7. Also know that the nortec contingent are not the only ones out there (dig deeper for Zoo Sonico, Aquadelfin, Nona Deliches, Irradia) but they are the only ones to directly throw Mexico into the techno mix, re-working the German and British techno they've all come up on -- Tangerine Dream, Yello, Cabaret Voltaire, Aphex Twin, and Kraftwerk -- with the vernacular Mexican music their parents played in the living room.
8. Know that the Nortec Collective was officially born in 1999, when Fussible's Pepe Mogt started doing sample experiments on old banda sinaloense and norteño records and then tweaking the sounds on his hard-drive and synthesizer. The same tech-Mex cut and paste is at work on The Tijuana Sessions Vol. 1, which also includes recordings culled from norteño street musicians who play in the red-light district bars of downtown Tijuana. Mogt explains it this way: "The rawer the sounds we got from these musicians, the better sounding they were to us. We forged them through filters and vocoders to create something that did not sound anything like its original form." That something reflects the infinite variety of Mextronica: dub, jungle, house, jazz, and downtempo.

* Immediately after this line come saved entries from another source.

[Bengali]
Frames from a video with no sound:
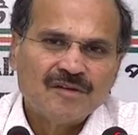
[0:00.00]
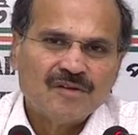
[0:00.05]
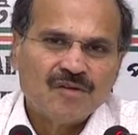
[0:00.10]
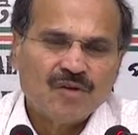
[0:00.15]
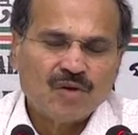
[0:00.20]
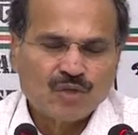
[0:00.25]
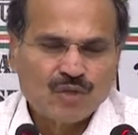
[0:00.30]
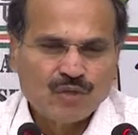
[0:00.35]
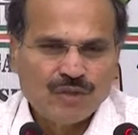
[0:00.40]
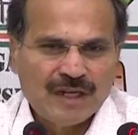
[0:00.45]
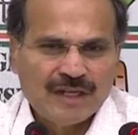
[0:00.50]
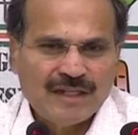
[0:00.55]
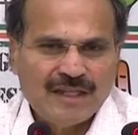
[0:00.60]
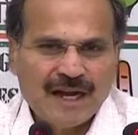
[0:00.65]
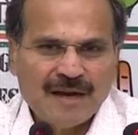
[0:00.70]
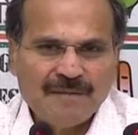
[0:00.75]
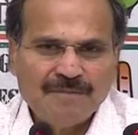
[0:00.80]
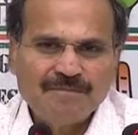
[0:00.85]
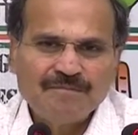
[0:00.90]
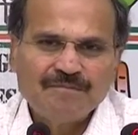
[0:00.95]
ওষুধের
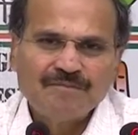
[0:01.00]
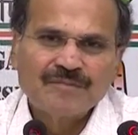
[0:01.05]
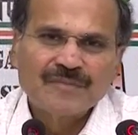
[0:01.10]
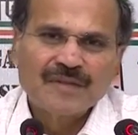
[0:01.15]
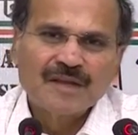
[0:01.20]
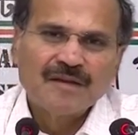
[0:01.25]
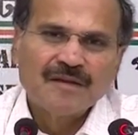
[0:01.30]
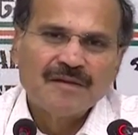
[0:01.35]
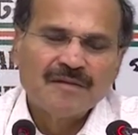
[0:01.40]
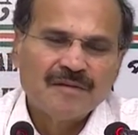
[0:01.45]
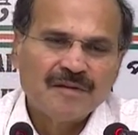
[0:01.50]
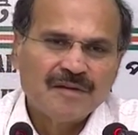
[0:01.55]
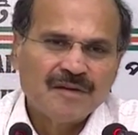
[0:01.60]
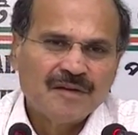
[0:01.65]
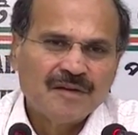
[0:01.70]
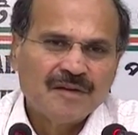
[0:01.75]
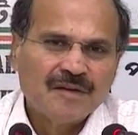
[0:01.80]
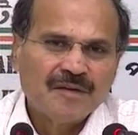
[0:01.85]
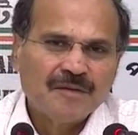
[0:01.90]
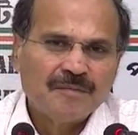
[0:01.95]
দাম
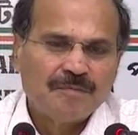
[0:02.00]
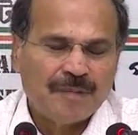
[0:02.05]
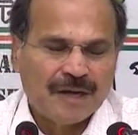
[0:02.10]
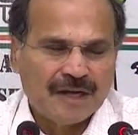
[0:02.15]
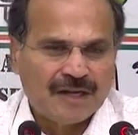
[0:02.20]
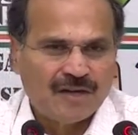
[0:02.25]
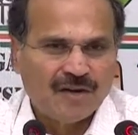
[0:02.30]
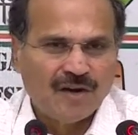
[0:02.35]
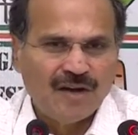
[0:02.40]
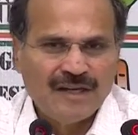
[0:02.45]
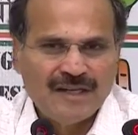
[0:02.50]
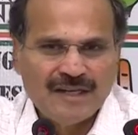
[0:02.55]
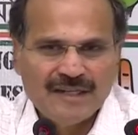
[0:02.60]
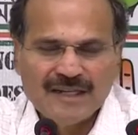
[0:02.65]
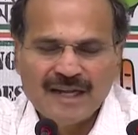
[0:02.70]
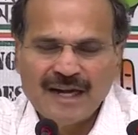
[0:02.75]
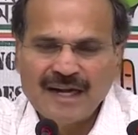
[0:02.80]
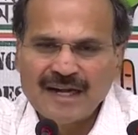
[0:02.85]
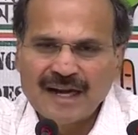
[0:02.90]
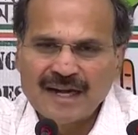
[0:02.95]
পেট্রোল
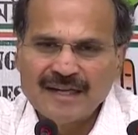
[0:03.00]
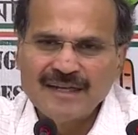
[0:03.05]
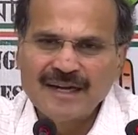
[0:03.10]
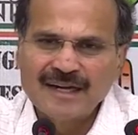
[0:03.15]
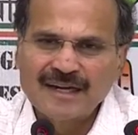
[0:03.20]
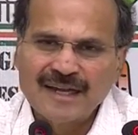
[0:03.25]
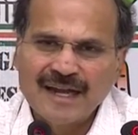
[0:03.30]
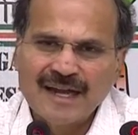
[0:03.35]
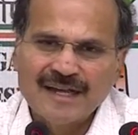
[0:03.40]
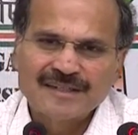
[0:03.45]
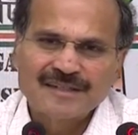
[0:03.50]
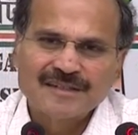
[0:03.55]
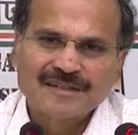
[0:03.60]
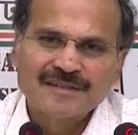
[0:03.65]
ডিজেল রান্নার গ্যাস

9. Know that since 1999, the Nortec Collective musicians have packed rave parties throughout Mexico, Japan, and Germany, transformed LA rock clubs, and ruled the stage of New York's Irving Plaza at the first annual Latin Alternative Music Conference (held last in August 2000). Former Mexican president, Ernest Zedillo, with the museum of Papalote invited them to provide music for the Mexican pavilion at the recent Expo 2000 in Hanover, and they've done remixes for Beck, La Dosis, Titan, and Julieta Venegas among others.
10. Know that Nortec is the border and the border is our future.